Im nächsten Jahre 1804 wurde vom Landes-Zuberum durch das k. k. Kreisamt im Oberinntal in bester Form der Tyrolischen Landes- und Grundherrschafts-Rechten der Gemeinde Pflach der k. k. Herrschaft Ehrenberg die Bewilligung ein Filial-Schulhaus mit einer Stube, einer Küche und einer Kammer, dann ein Behältnis für die Feuerspritzen und anderen Löschgeräten gegeben. In dieser Verleihungsurkunde wurde weiters auch bestimmt, daß die Gemeinde weiterhin verpflichtet sei, ihr "Betreffnis" dem pfarramtlichen Schulhause in Reutte beizutragen. Durch die damaligen unruhigen Zeiten kam aber der Bau des Schulhauses nicht zu stande. Erst im Jahre 1822 den 11. März wurde vom Gemeinde-Ausschuß beschlossen, den Schulhausbau zu beginnen. In der noch vorhandenen Kundmachung heißt es, daß ein Maurer und ein Zimmermann 36 Kreuzer, ein Taglöhner 24 Kreuzer und eine Taglöhnerin 18 Kreuzer erhalten soll.
Ein Lehrer war aber zu dieser Zeit schon angestellt, der in verschiedenen Bauernhäusern seine Schulstube hatte. 1824 wurde im Schulhause zum erstenmal unterrichtet. Das Schulhaus hatte nur ein Erdgeschoß; der erste Stock wurde erst 1884 daraufgebaut.

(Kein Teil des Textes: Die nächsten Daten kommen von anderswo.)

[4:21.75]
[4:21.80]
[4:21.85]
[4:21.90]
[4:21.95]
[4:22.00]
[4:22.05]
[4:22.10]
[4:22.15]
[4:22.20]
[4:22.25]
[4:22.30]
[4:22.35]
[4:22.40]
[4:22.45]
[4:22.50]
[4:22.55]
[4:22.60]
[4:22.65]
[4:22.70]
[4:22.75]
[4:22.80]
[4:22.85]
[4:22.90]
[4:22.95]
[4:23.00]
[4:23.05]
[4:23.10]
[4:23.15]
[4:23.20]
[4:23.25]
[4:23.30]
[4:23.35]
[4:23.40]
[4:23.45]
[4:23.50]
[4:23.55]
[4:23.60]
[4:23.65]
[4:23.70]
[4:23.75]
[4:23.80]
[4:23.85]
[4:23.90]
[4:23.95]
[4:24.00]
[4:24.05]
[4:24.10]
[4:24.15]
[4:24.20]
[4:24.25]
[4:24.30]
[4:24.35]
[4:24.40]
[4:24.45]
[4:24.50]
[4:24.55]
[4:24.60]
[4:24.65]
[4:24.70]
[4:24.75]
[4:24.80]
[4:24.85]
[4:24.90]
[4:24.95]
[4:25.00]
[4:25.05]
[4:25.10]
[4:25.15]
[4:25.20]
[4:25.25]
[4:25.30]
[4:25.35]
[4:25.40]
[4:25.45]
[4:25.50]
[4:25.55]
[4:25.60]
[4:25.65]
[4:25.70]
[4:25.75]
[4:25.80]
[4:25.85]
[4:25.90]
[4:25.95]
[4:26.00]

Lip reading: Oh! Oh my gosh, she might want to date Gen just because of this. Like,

Zum Hüttenwerk zurückkehrend sei noch erwähnt, daß die Schmelzöfen nach dem 30-jährigen Kriege nicht mehr in Betrieb gesetzt wurden. Durch die Pest wurde die gesamte Bevölkerung bis auf 6 erwachsene Personen und einige Kinder dahingerafft. Das Hüttenwerk wurde zur Gänze in eine Mühle umgewandelt und 1918 von der Firma Georg Schretter eine Holzschleiferei und Pappfabrik errichtet. Wie bei vielen anderen Bergwerken, so sollen auch hier Ungerechtigkeiten vorgekommen sein, und die Seele eines Verstorbenen hatte auch hier das Unglück in die Geisterwelt versetzt zu werden, um an bestimmten Tagen und zu bestimmten Zeiten auf Erden zu erscheinen. Die Sage erzählt folgendes:
An Sonntagen abends nach dem Gebetläuten kam jedesmal ein Geistlicher mit priesterlichem Gewand, aber ohne Kopf zur Sakristei heraus und trug auf seinem Arm ein Wickelkind. Was er dann weiter tat, weiß man nicht; weil die Leute, die ihn sahen, entsetzt zur Kapelle hinaussprangen. Ein "Mädele" hatte auch einmal das Unglück, den Geist zu sehen. Es erschrak so sehr, daß es verrückt wurde und es seiner Lebtag blieb.